> _Information shown_:
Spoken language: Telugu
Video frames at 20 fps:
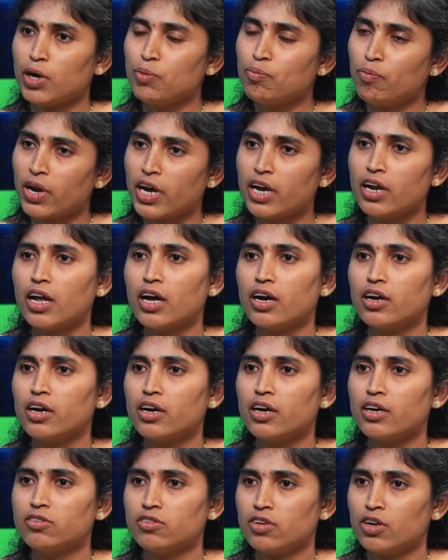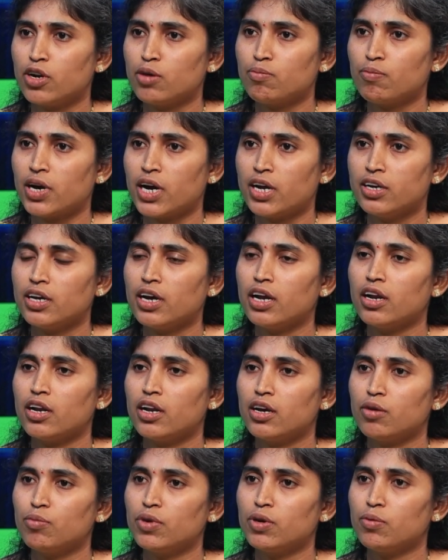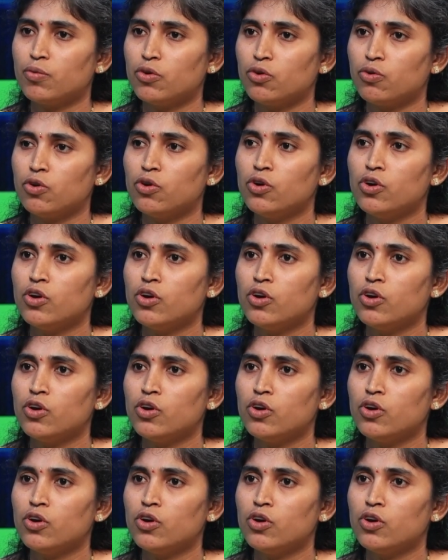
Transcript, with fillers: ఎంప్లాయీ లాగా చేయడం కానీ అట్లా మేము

> _The task_:
Produce a verbatim copy of the listing, leaving out all pictures.

> _Exercise output_:
Spoken language: Telugu
Video frames at 20 fps:
Transcript, with fillers: ఎంప్లాయీ లాగా చేయడం కానీ అట్లా మేము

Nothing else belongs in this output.